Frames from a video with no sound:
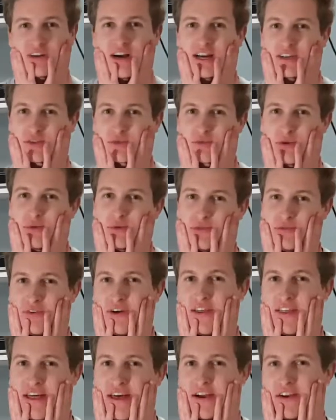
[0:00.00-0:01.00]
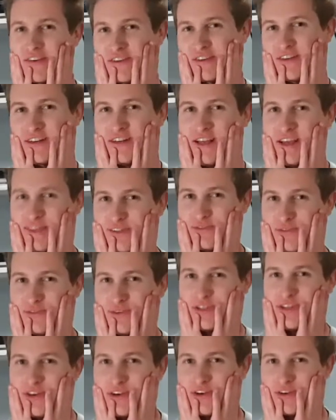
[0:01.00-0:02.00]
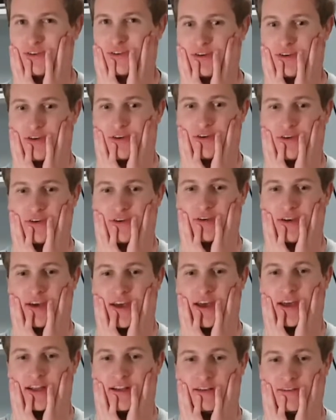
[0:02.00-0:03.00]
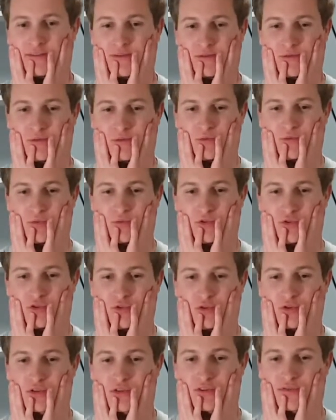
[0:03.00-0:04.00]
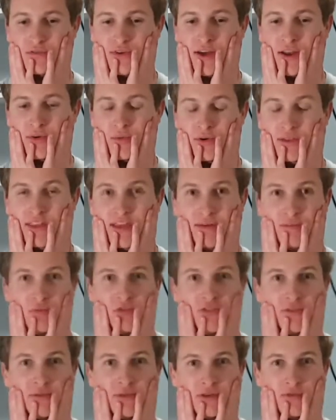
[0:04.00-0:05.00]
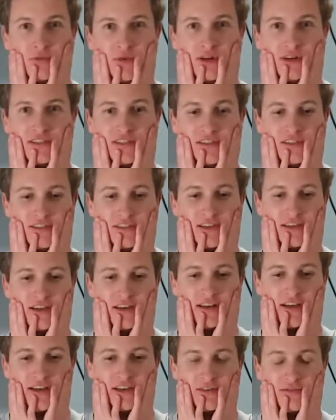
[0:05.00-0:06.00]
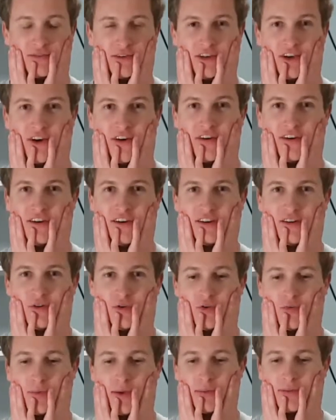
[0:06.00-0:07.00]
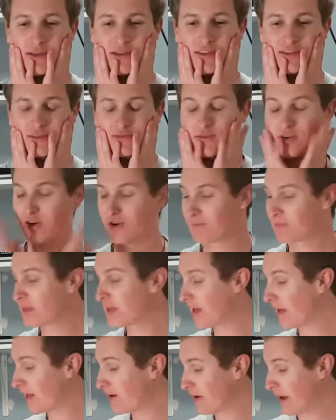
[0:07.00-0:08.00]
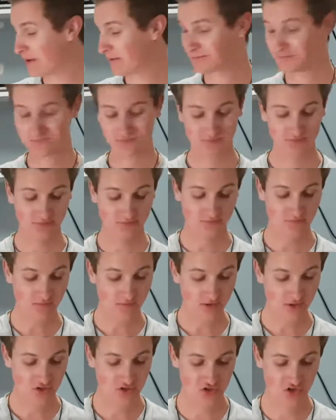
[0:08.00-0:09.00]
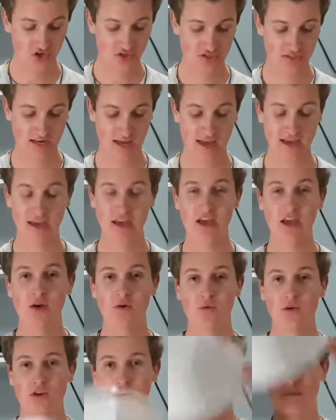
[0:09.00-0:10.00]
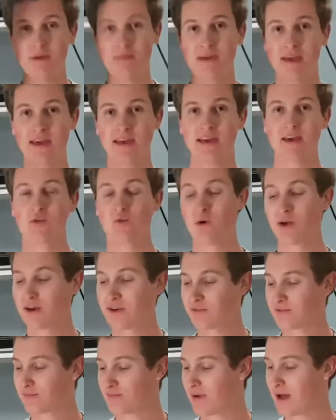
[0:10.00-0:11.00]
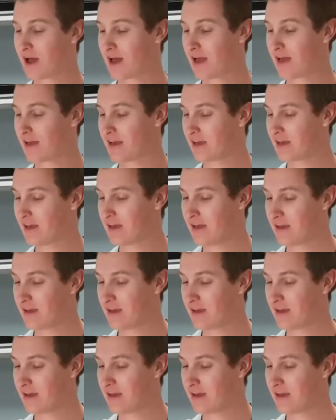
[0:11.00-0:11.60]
guys will probably find out in a later video, and you'll also find out what that movement was in a later video, or maybe in this video. Anyway, so today we're going to be making one of my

....

- _Work instructions_
Pictures are not part of the copy; transcribe the rest of the data verbatim.

- _Reply_
Frames from a video with no sound:
[0:00.00-0:01.00]
[0:01.00-0:02.00]
[0:02.00-0:03.00]
[0:03.00-0:04.00]
[0:04.00-0:05.00]
[0:05.00-0:06.00]
[0:06.00-0:07.00]
[0:07.00-0:08.00]
[0:08.00-0:09.00]
[0:09.00-0:10.00]
[0:10.00-0:11.00]
[0:11.00-0:11.60]
guys will probably find out in a later video, and you'll also find out what that movement was in a later video, or maybe in this video. Anyway, so today we're going to be making one of my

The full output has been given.